Eric Ledford, according to the ruling, "did conspire with other licensees to engage in corrupt and fraudulent practices relating to racing insofar as Mr. Eric Ledford did accept a performance enhancing substance that is not approved for use in horses, specifically Aranesp, a brand of Erythropoietin, from a licensed veterinarian." As a result, he was suspended five years and fined $5,000. [Harness Link]The father was also cited for the “possession of a shockwave therapy machine by your employees, in your stabling area" Ledford’s assistant and his wife were suspended for eight years, and his vet for seven. The reaction from the senior Ledford’s attorney was predictable.

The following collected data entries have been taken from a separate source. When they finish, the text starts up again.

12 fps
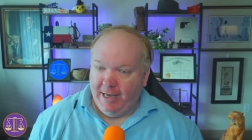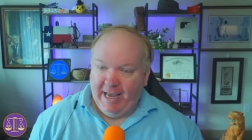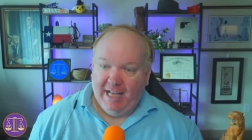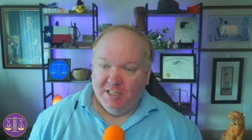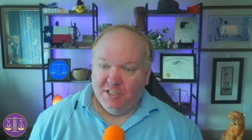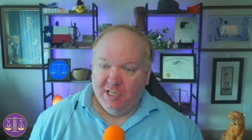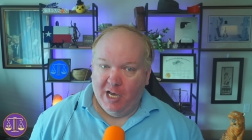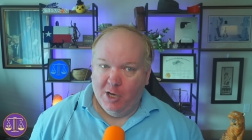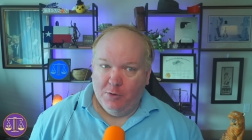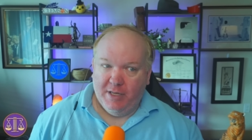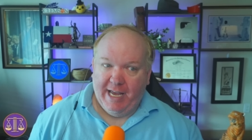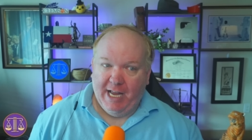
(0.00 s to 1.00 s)
And
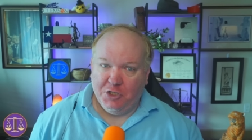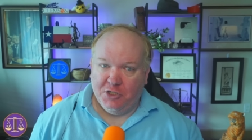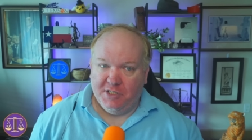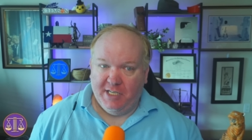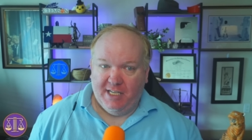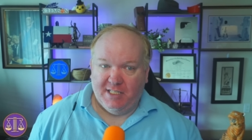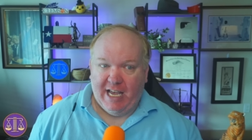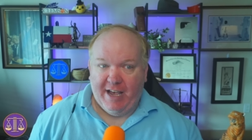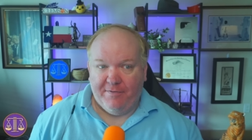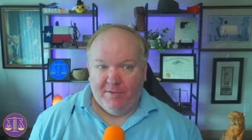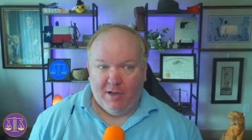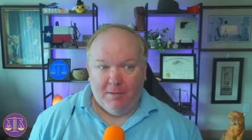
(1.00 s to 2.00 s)
so the agencies
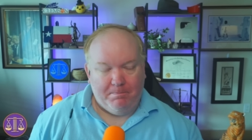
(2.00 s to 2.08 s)
have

"Seldon Ledford is confident that he will be completely exonerated once he receives a fair hearing before impartial judges who are not paid employees of the racing commission….. All of these folks intend to fight this suspension and to clear their good names no matter how long it takes." [NJ Star Ledger]Well, what did you expect? “Yeah, you caught us, we did it?” About as likely as hearing the White House say: “Yeah, we knew all along that all that stuff about mobile biological weapons labs was bullshit.”
The strong circumstantial evidence of “mass quantities of drugs and syringes "all over the house" + inexplicable reversals of form = what, do you think we’re stupid?” won’t necessarily work in a real court of law. So we certainly haven’t heard the last of this. The suspensions are only effective in New Jersey – do you really think they’d be allowed to race in other states?
- Larry Jones, trainer of Josh’s Madelyn, who did well to rally from far back for second to Dubai Escapade yesterday, said that it was a familiar feeling. "Her half-sister (Madcap Escapade) used to hand us our head in a basket. It's a family tradition." [Lexington Herald-Reader] The winning trainer stated the obvious about this spot at Keeneland when he told the Form "Put her on the lead and put her on the rail, and you're pretty much home free."